Republic and Democratic candidates trade barbs after Chicago melee; GOP front-runner offers to pay legal fees of supporter accused of sucker-punching man at rally
A day after Democratic presidential candidate Bernie Sanders called Donald Trump a “pathological liar,” the Republican front-runner ramped up the rhetoric, threatening to send his supporters to the Democratic candidate’s rallies.
Trump has accused Sanders supporters of disrupting his rallies, including one in Chicago on Friday night that was canceled following skirmishes between backers of the Republican front-runner and protesters.
Early Sunday morning, in a tweet, Trump wrote: “Bernie Sanders is lying when he says his disruptors [sic] aren’t told to go to my events. Be careful Bernie, or my supporters will go to yours!”

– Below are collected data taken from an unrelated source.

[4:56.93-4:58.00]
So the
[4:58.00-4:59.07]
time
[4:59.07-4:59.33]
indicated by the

On Saturday morning, at a rally in Dayton, Ohio, Trump talked about the Chicago event.
“All of a sudden a planned attack just came out of nowhere,” Trump said, adding that his supporters “were taunted, they were harassed by these other people, these other people by the way, some represented Bernie, our communist friend.”

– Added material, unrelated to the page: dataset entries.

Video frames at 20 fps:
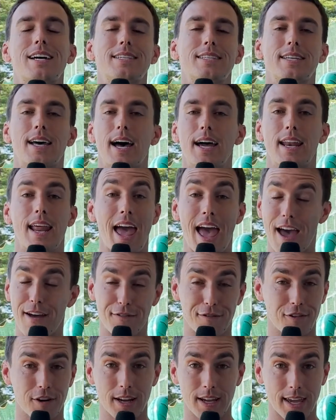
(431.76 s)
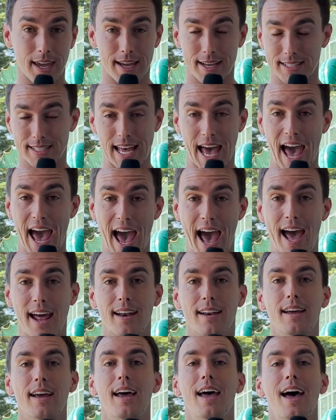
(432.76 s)
I signed every kid's
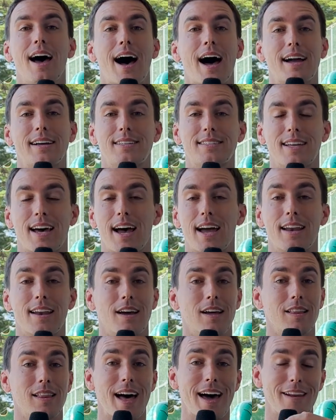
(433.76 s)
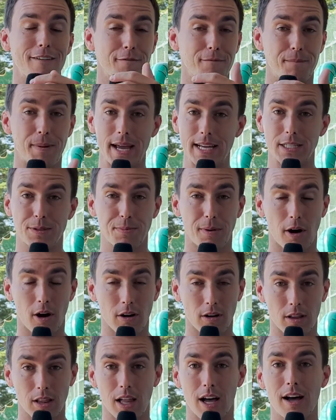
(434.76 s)
hat. I signed a lot of
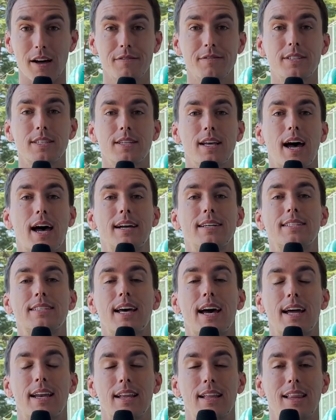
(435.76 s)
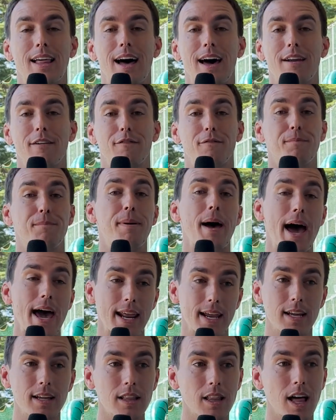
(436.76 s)
baseball gloves. I signed a lot of batting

“Now really Bernie should tell his people… he should really get up and say to his people, ‘Stop, stop,’” Trump said.
On Sunday, Sanders said Trump was lying.
Anyone following Trump’s campaign “knows that he tells the truth very, very rarely” and that, in this instance, “he’s lying again,” Sanders told ABC’s “This Week.”
The Sanders campaign said in a statement released Saturday in response to Trump’s accusations: “As is the case virtually every day, Donald Trump is showing the American people that he is a pathological liar. Obviously, while I appreciate that we had supporters at Trump’s rally in Chicago, our campaign did not organize the protests.”
The clashes in Chicago come on the heels of violent incidents at other Trump rallies against protesters and journalists. Along with Trump and his supporters, the other Republican candidates criticized the behavior of the Chicago protesters.
Five presidential primaries are scheduled for Tuesday — in Illinois, Ohio, Florida, North Carolina and Missouri.
On Sunday morning, Trump said he would consider paying the legal fees of a North Carolina man captured on video sucker-punching a protester at one of the billionaire’s signature mass rallies.
“I don’t accept responsibility. I do not condone violence in any shape,” Trump told NBC’s “Meet the Press” on Sunday.
But when asked whether he’d financially back the supporter, who was arrested and charged with assault, Trump said he’d “instructed my people to look into it, yes.”
Authorities have said John Franklin McGraw of Linden, North Carolina, was charged after he was caught on video hitting a man deputies were escorting at a Trump rally last Wednesday in Fayetteville.
Trump said that McGraw “got carried away” and “maybe he doesn’t like seeing what’s happening to the country.”
The man who was punched has told The Associated Press that he and others went to the event as observers, not protesters. He says someone swore at someone in their group, and by the time they tried to object, the police were escorting him out.
On Saturday, a Trump supporter shouted “Go to Auschwitz!” during a rally for the candidate in Kansas City, Missouri.
Earlier this month, Trump came under fire for asking supporters at a rally in Florida to raise their right hand and pledge to vote for him, prompting critics to compare the pledge to the Nazi salute.
Meanwhile, a woman caught in a photo making a Nazi salute outside the Chicago arena where the Trump rally was canceled told The New York Times that she used the gesture as a type of counter protest against those who compare Trump to the Nazi leader.
Birgitt Peterson, 69, who was born in West Berlin in 1946 and became an American citizen in 1982, told the Times she took offense to the comparison of Trump to Hitler. She asserted that she is not a Nazi sympathizer, as some who have seen the photo have suggested.
“They said Trump is a second Hitler. I said do you know what that sign stands for? Do you know who Hitler really was?” Peterson said. “I make the point that they are demonstrating something they had no knowledge about. If you want to do it right, you do it right. You don’t know what you are doing.”